Understanding Data Security and HIPPA
The increased usage and exchange of electronic patient data have increased the requirement for data security. Healthcare businesses must now address this increased demand for data while adhering to HIPAA rules and safeguarding patient healthcare information in order to provide high-quality care.
Any business dealing with Protected Health Information (PHI), whether you are a Covered Entity (CE) or a Business Affiliate (BA), should have all the security measures - Physical, Network, and Procedures - to ensure compliance with HIPAA regulations. When a phishing attempt resulted in the compromising of 3200 patients' data, a public health clinic in Denver was forced to pay a $400,000 HIPAA breach penalty. A compliance program that also incorporates cyber security awareness training for staff members might have easily prevented this.
HIPAA infractions cost money. Based on the degree of negligence, the fines for noncompliance can range from $100 to $50,000 per infraction (or each record), with a maximum fine of $1.5 million per year for infractions of the same provision. Criminal charges for violations may also lead to jail time.
The number of patients and degree of carelessness will affect how much the fines rise. The lowest penalties begin with a breach where you weren't aware of the violation and, with due diligence, would not have been. Fines are assessed at the other end of the spectrum when a violation results from negligence and is not remedied within 30 days. This is known as mens rea in legalese (state of mind). Hence, the severity of fines increases from no mens rea (didn't know) to inferred mens rea (willful neglect).
Reasonable Cause and Willful Neglect are the two main categories into which the fines and charges are divided. Reasonable Cause does not require any jail penalty and can range from $100 to $50,000 per incident. Criminal charges for willful neglect can vary from $10,000 to $50,000 for each instance.
Database Security Solutions
Data security best practices, including encryption, key management, data masking, privileged user access limits, activity monitoring, and audits, can lower the risk of a data breach and make compliance easier.
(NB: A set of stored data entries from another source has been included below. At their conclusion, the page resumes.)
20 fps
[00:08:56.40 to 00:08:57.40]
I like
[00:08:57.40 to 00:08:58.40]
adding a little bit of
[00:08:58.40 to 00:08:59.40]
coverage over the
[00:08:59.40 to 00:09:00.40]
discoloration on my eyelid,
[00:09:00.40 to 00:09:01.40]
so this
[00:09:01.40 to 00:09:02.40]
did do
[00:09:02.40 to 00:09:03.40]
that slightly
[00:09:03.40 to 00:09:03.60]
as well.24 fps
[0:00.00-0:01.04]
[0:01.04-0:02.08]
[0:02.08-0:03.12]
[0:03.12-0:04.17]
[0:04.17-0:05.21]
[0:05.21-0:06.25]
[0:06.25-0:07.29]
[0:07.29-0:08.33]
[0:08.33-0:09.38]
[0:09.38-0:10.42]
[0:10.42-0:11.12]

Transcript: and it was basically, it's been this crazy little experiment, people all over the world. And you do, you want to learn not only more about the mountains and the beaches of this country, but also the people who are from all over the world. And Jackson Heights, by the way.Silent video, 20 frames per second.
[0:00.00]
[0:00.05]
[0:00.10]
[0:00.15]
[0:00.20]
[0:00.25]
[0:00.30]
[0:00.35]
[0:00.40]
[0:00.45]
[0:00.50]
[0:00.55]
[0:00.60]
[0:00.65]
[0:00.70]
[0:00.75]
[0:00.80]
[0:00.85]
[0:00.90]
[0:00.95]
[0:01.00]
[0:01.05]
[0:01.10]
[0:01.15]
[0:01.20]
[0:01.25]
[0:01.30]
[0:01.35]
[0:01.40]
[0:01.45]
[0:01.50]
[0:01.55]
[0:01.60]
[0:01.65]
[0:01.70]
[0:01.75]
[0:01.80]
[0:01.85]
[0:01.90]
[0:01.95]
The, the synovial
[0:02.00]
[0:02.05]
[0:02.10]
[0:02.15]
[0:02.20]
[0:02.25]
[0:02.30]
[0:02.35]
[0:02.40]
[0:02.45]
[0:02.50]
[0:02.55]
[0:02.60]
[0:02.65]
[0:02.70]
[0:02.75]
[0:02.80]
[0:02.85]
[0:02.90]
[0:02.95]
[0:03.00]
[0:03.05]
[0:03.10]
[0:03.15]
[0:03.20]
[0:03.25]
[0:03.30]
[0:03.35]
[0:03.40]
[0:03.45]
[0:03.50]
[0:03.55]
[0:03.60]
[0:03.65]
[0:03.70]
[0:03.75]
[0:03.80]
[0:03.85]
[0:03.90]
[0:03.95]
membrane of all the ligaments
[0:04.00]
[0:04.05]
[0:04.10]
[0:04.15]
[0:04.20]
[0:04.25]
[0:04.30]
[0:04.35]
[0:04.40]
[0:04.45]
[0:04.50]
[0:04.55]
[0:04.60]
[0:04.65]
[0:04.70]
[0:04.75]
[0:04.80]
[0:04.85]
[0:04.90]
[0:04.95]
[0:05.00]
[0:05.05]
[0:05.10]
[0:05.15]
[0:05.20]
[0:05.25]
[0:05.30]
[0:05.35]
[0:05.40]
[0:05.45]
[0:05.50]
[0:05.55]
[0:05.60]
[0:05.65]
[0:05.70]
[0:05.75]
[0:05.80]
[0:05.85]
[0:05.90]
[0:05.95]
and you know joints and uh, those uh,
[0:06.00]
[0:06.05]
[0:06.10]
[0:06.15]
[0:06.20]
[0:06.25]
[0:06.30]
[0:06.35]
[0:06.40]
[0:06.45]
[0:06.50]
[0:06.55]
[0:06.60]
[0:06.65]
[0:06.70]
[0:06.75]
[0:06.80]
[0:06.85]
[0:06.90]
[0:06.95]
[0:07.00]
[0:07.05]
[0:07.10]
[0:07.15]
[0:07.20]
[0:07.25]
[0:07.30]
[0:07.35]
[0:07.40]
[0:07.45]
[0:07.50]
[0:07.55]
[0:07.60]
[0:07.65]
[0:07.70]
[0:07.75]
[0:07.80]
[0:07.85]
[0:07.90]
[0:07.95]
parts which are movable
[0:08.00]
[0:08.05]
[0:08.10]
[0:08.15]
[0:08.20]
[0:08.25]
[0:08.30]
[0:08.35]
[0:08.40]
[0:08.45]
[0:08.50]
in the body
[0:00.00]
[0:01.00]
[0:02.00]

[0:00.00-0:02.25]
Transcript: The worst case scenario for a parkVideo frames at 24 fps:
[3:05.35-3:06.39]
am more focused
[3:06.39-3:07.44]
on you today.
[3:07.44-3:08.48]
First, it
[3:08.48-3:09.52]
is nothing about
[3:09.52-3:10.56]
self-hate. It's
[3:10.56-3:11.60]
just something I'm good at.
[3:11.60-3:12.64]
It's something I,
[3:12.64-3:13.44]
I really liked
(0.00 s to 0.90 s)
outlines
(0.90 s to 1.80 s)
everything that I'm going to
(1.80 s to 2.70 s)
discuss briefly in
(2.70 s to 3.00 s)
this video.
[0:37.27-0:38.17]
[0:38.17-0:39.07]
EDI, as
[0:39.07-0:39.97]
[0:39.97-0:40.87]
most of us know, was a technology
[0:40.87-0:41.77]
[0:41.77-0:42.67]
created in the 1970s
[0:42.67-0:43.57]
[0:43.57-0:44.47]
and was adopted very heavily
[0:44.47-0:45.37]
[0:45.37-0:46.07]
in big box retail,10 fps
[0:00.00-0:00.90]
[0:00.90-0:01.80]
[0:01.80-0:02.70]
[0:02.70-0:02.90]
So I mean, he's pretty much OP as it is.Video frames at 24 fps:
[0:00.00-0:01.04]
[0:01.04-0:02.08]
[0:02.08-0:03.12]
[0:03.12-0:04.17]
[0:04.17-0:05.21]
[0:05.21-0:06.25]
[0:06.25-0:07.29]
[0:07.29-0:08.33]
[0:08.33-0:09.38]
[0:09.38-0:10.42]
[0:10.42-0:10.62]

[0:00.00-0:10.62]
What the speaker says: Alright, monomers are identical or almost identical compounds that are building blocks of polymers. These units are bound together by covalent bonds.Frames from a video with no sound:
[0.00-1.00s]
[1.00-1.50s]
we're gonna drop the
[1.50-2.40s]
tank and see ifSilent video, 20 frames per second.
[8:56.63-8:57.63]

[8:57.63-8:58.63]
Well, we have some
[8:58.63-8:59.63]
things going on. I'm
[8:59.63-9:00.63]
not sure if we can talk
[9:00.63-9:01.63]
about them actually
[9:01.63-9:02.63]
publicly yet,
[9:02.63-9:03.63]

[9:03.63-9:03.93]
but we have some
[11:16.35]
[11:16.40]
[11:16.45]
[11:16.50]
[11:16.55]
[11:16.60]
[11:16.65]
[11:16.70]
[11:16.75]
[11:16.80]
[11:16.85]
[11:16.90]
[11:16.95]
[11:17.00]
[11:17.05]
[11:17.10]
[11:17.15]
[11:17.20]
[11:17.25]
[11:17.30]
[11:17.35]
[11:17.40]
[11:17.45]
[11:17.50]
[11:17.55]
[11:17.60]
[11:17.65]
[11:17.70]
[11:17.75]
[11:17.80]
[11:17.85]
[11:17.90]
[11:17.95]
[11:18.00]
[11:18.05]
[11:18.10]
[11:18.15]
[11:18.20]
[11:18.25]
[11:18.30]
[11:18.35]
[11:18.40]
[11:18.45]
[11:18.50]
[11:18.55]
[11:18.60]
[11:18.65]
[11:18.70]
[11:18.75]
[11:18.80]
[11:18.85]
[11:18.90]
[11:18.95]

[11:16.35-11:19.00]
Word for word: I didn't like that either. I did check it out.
Data protection: Solutions that suit a variety of use cases, including encryption, key management, redaction, and masking, can lower the risk of a data breach and non-compliance.
Data access control: Validating a user's identity when they access a database (authentication) and limiting the actions they can take are essential components of safeguarding a database system (authorization). Data is protected from hackers with the aid of strong authentication and permission mechanisms. Furthermore, ensuring the separation of roles helps prevent privileged individuals from abusing their access to sensitive data and also helps stop malicious or unintentional database changes.
Auditing and monitoring: For auditing purposes, every database activity should be documented. This includes activity that occurs over networks as well as behavior that is initiated within databases (usually by direct login), which obviates any network monitoring. Even if the network is encrypted, auditing should still function. Databases must offer robust and thorough auditing, including facts about the data, the client making the request, the operation's specifics, and the SQL statement itself.
Securing databases in the cloud: Cloud database installations can lower expenses, free up people for more crucial tasks, and support an IT organization that is more responsive and flexible. But, these advantages may also come with extra concerns, such as a shared infrastructure, a wider threat surface, and an unknowable administration group. Yet, the cloud can offer greater security than what the majority of enterprises have on-premises while also lowering costs and enhancing agility if the right database security best practices are used.
One of the most pressing issues in the modern data management landscape is database security. By utilizing many of the above-mentioned strategies, you can lessen the numerous, developing threats to database security. Even complete solutions that incorporate many of these methods to strengthen database security are available.